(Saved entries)
::::::::::
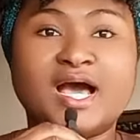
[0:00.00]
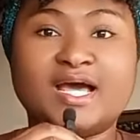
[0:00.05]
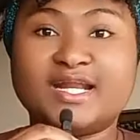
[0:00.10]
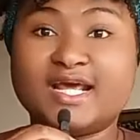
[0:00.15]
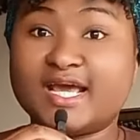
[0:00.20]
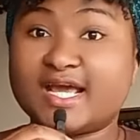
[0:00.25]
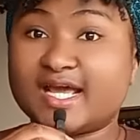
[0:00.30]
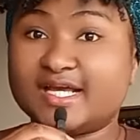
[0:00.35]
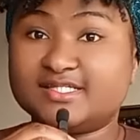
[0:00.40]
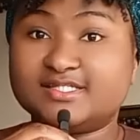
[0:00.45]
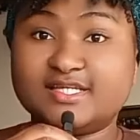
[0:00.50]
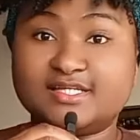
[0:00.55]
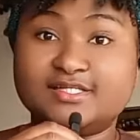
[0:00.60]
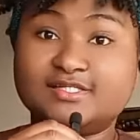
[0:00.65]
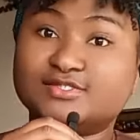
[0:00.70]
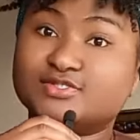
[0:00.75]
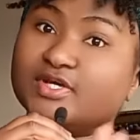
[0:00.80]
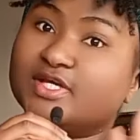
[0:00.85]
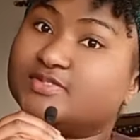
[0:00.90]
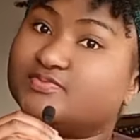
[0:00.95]
And like I
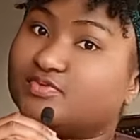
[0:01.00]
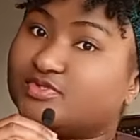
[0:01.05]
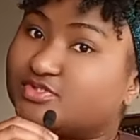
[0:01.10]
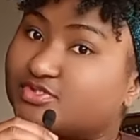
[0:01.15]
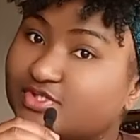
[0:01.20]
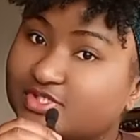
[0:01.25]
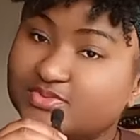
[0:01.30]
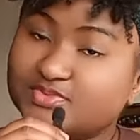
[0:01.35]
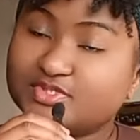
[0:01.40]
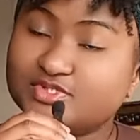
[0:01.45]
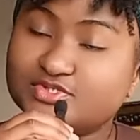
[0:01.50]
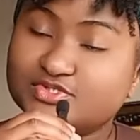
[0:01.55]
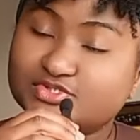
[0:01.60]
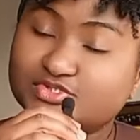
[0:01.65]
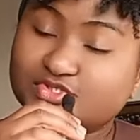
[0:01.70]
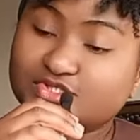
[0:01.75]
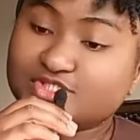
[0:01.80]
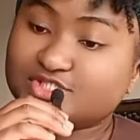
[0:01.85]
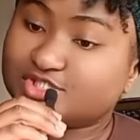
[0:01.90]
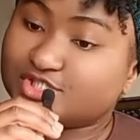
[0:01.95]
said, this is not a sponsored
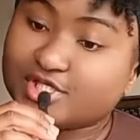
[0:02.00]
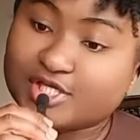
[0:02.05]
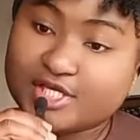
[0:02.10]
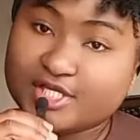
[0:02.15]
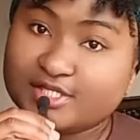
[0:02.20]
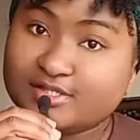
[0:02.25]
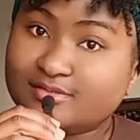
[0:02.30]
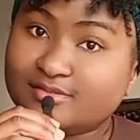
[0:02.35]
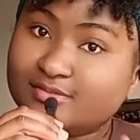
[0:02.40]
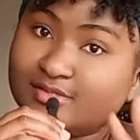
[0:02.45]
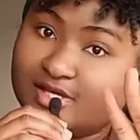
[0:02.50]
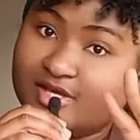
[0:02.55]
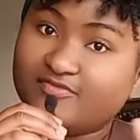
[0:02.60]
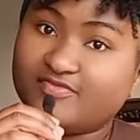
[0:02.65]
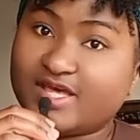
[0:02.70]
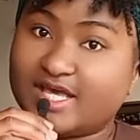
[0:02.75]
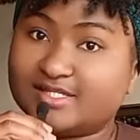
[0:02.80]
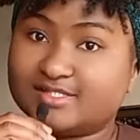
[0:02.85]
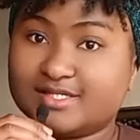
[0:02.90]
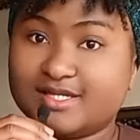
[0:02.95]
video. Though SHEIN,
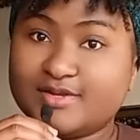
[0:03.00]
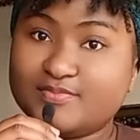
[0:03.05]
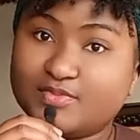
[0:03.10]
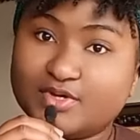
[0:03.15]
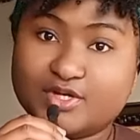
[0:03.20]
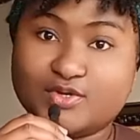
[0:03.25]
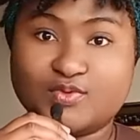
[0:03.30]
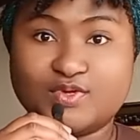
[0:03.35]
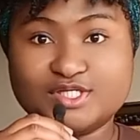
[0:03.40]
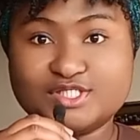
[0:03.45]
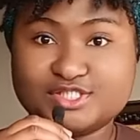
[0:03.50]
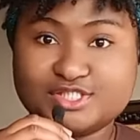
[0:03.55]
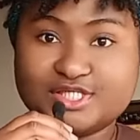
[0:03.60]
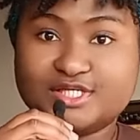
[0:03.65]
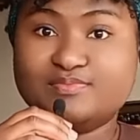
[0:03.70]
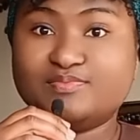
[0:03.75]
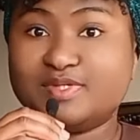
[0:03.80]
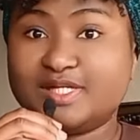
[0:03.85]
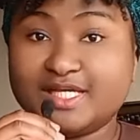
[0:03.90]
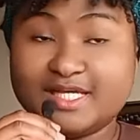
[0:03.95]
if there is anybody
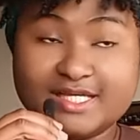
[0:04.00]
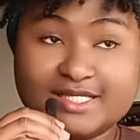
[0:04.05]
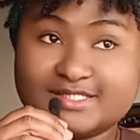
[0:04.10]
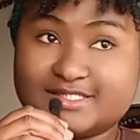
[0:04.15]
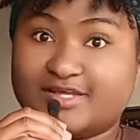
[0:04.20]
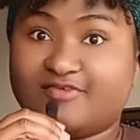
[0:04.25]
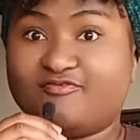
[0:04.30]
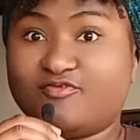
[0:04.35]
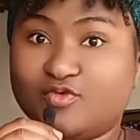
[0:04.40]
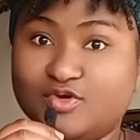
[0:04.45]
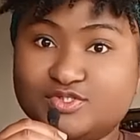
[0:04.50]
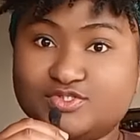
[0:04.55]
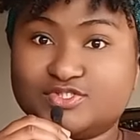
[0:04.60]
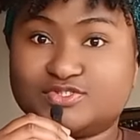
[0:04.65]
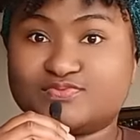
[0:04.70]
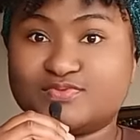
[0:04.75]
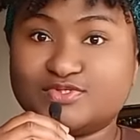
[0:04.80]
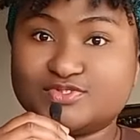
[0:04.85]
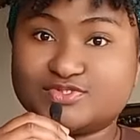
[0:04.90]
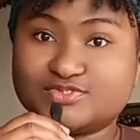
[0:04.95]
watching, please, if you
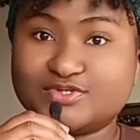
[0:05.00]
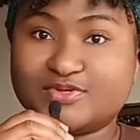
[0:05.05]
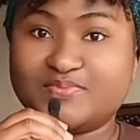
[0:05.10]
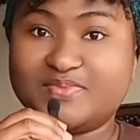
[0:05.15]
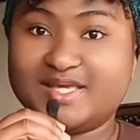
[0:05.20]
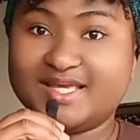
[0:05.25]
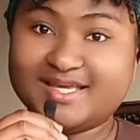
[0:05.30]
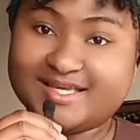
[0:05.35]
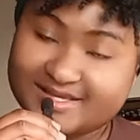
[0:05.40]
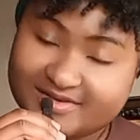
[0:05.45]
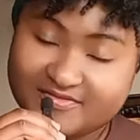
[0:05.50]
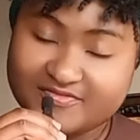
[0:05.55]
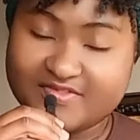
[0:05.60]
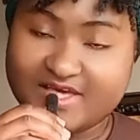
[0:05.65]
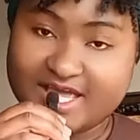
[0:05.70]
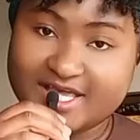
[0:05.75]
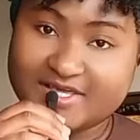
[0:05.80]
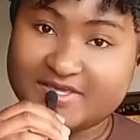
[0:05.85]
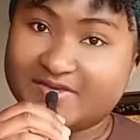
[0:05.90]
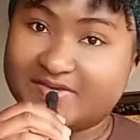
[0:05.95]
want to sponsor me,
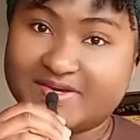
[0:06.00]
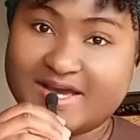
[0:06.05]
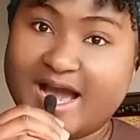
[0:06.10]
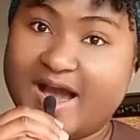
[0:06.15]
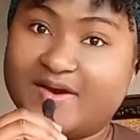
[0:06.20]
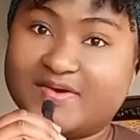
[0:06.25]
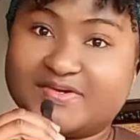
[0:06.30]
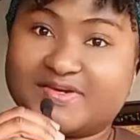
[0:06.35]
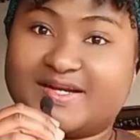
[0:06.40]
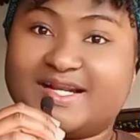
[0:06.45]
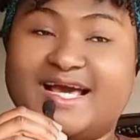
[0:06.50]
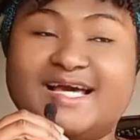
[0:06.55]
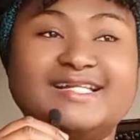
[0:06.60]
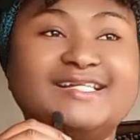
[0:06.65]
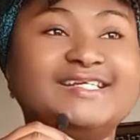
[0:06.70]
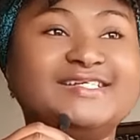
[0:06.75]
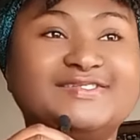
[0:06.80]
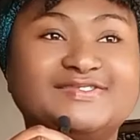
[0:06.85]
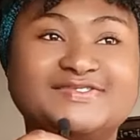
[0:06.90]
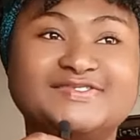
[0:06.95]
thank you. I'll
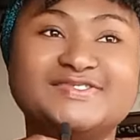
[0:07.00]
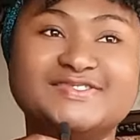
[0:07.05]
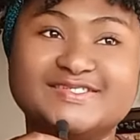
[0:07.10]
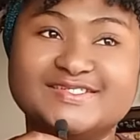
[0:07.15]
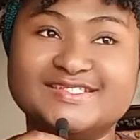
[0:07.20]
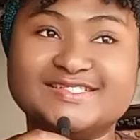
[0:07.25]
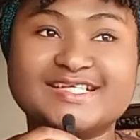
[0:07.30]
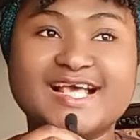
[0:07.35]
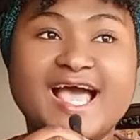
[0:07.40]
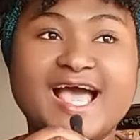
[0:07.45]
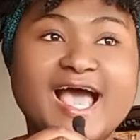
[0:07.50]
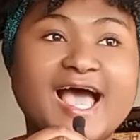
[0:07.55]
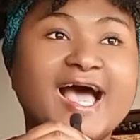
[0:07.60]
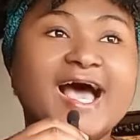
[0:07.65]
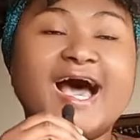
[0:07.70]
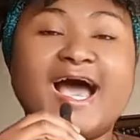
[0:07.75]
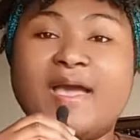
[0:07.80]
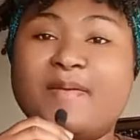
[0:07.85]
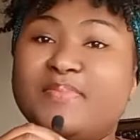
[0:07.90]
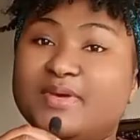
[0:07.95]
gladly do, because
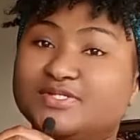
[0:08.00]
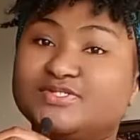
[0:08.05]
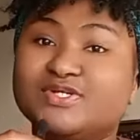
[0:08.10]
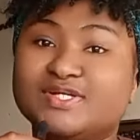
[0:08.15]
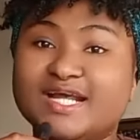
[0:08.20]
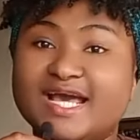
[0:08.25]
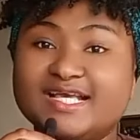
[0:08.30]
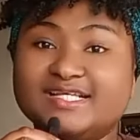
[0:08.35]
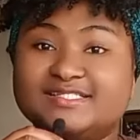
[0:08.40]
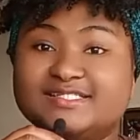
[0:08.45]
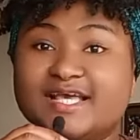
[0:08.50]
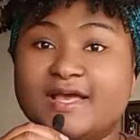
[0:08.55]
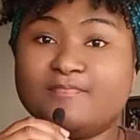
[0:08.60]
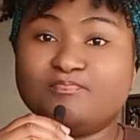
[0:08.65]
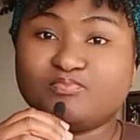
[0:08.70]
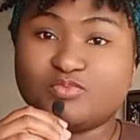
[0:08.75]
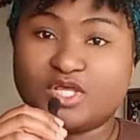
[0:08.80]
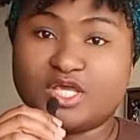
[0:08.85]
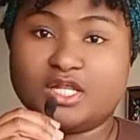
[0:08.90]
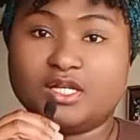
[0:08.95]
I patronize
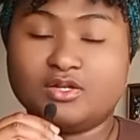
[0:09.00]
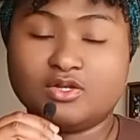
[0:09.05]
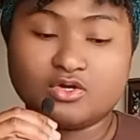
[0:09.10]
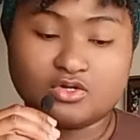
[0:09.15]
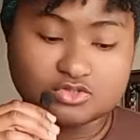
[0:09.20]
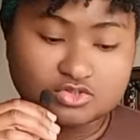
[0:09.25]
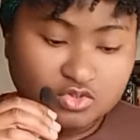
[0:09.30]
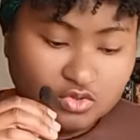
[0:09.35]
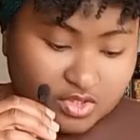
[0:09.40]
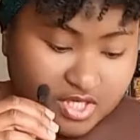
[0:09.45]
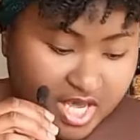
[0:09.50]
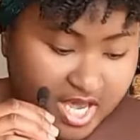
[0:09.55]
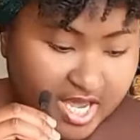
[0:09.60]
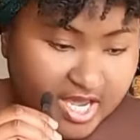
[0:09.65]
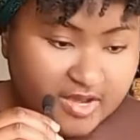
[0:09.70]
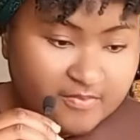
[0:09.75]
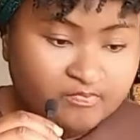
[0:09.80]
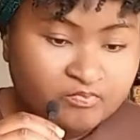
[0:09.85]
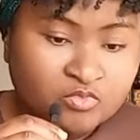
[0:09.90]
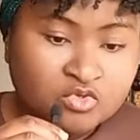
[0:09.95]
them a lot,
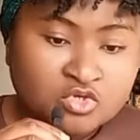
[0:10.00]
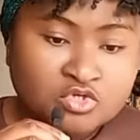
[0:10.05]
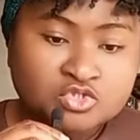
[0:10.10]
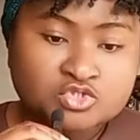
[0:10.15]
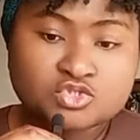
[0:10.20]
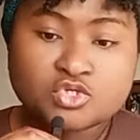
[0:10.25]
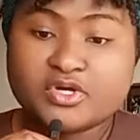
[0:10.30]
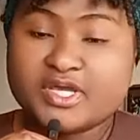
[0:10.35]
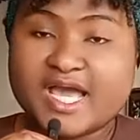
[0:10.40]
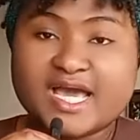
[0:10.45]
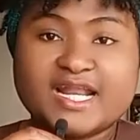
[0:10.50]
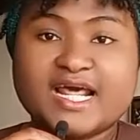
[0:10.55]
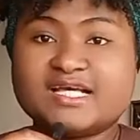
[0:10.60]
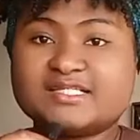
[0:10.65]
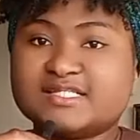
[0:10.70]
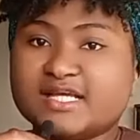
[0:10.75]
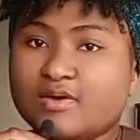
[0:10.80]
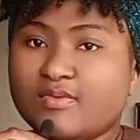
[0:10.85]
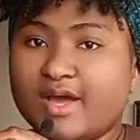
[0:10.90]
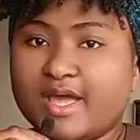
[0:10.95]
okay? So yeah,
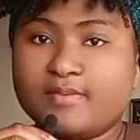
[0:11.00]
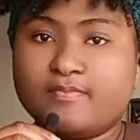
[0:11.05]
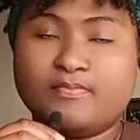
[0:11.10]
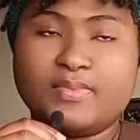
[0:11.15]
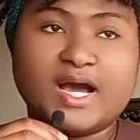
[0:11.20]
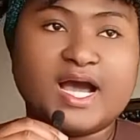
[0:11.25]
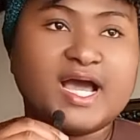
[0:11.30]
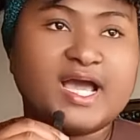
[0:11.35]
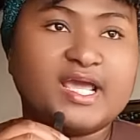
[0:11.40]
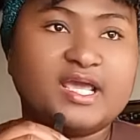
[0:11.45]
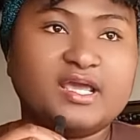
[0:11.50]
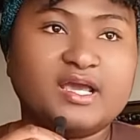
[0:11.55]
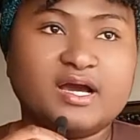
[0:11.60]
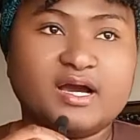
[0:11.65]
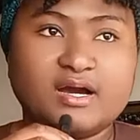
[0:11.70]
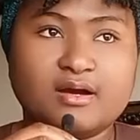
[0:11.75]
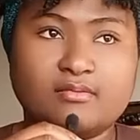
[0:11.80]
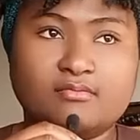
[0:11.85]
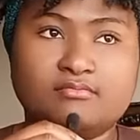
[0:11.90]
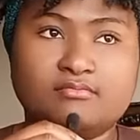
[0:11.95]
that's how I buy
::::::::::
__How to complete this task__
Reprint every record exactly and skip the pictures.

__Exercise answer__
[0:00.00]
[0:00.05]
[0:00.10]
[0:00.15]
[0:00.20]
[0:00.25]
[0:00.30]
[0:00.35]
[0:00.40]
[0:00.45]
[0:00.50]
[0:00.55]
[0:00.60]
[0:00.65]
[0:00.70]
[0:00.75]
[0:00.80]
[0:00.85]
[0:00.90]
[0:00.95]
And like I
[0:01.00]
[0:01.05]
[0:01.10]
[0:01.15]
[0:01.20]
[0:01.25]
[0:01.30]
[0:01.35]
[0:01.40]
[0:01.45]
[0:01.50]
[0:01.55]
[0:01.60]
[0:01.65]
[0:01.70]
[0:01.75]
[0:01.80]
[0:01.85]
[0:01.90]
[0:01.95]
said, this is not a sponsored
[0:02.00]
[0:02.05]
[0:02.10]
[0:02.15]
[0:02.20]
[0:02.25]
[0:02.30]
[0:02.35]
[0:02.40]
[0:02.45]
[0:02.50]
[0:02.55]
[0:02.60]
[0:02.65]
[0:02.70]
[0:02.75]
[0:02.80]
[0:02.85]
[0:02.90]
[0:02.95]
video. Though SHEIN,
[0:03.00]
[0:03.05]
[0:03.10]
[0:03.15]
[0:03.20]
[0:03.25]
[0:03.30]
[0:03.35]
[0:03.40]
[0:03.45]
[0:03.50]
[0:03.55]
[0:03.60]
[0:03.65]
[0:03.70]
[0:03.75]
[0:03.80]
[0:03.85]
[0:03.90]
[0:03.95]
if there is anybody
[0:04.00]
[0:04.05]
[0:04.10]
[0:04.15]
[0:04.20]
[0:04.25]
[0:04.30]
[0:04.35]
[0:04.40]
[0:04.45]
[0:04.50]
[0:04.55]
[0:04.60]
[0:04.65]
[0:04.70]
[0:04.75]
[0:04.80]
[0:04.85]
[0:04.90]
[0:04.95]
watching, please, if you
[0:05.00]
[0:05.05]
[0:05.10]
[0:05.15]
[0:05.20]
[0:05.25]
[0:05.30]
[0:05.35]
[0:05.40]
[0:05.45]
[0:05.50]
[0:05.55]
[0:05.60]
[0:05.65]
[0:05.70]
[0:05.75]
[0:05.80]
[0:05.85]
[0:05.90]
[0:05.95]
want to sponsor me,
[0:06.00]
[0:06.05]
[0:06.10]
[0:06.15]
[0:06.20]
[0:06.25]
[0:06.30]
[0:06.35]
[0:06.40]
[0:06.45]
[0:06.50]
[0:06.55]
[0:06.60]
[0:06.65]
[0:06.70]
[0:06.75]
[0:06.80]
[0:06.85]
[0:06.90]
[0:06.95]
thank you. I'll
[0:07.00]
[0:07.05]
[0:07.10]
[0:07.15]
[0:07.20]
[0:07.25]
[0:07.30]
[0:07.35]
[0:07.40]
[0:07.45]
[0:07.50]
[0:07.55]
[0:07.60]
[0:07.65]
[0:07.70]
[0:07.75]
[0:07.80]
[0:07.85]
[0:07.90]
[0:07.95]
gladly do, because
[0:08.00]
[0:08.05]
[0:08.10]
[0:08.15]
[0:08.20]
[0:08.25]
[0:08.30]
[0:08.35]
[0:08.40]
[0:08.45]
[0:08.50]
[0:08.55]
[0:08.60]
[0:08.65]
[0:08.70]
[0:08.75]
[0:08.80]
[0:08.85]
[0:08.90]
[0:08.95]
I patronize
[0:09.00]
[0:09.05]
[0:09.10]
[0:09.15]
[0:09.20]
[0:09.25]
[0:09.30]
[0:09.35]
[0:09.40]
[0:09.45]
[0:09.50]
[0:09.55]
[0:09.60]
[0:09.65]
[0:09.70]
[0:09.75]
[0:09.80]
[0:09.85]
[0:09.90]
[0:09.95]
them a lot,
[0:10.00]
[0:10.05]
[0:10.10]
[0:10.15]
[0:10.20]
[0:10.25]
[0:10.30]
[0:10.35]
[0:10.40]
[0:10.45]
[0:10.50]
[0:10.55]
[0:10.60]
[0:10.65]
[0:10.70]
[0:10.75]
[0:10.80]
[0:10.85]
[0:10.90]
[0:10.95]
okay? So yeah,
[0:11.00]
[0:11.05]
[0:11.10]
[0:11.15]
[0:11.20]
[0:11.25]
[0:11.30]
[0:11.35]
[0:11.40]
[0:11.45]
[0:11.50]
[0:11.55]
[0:11.60]
[0:11.65]
[0:11.70]
[0:11.75]
[0:11.80]
[0:11.85]
[0:11.90]
[0:11.95]
that's how I buy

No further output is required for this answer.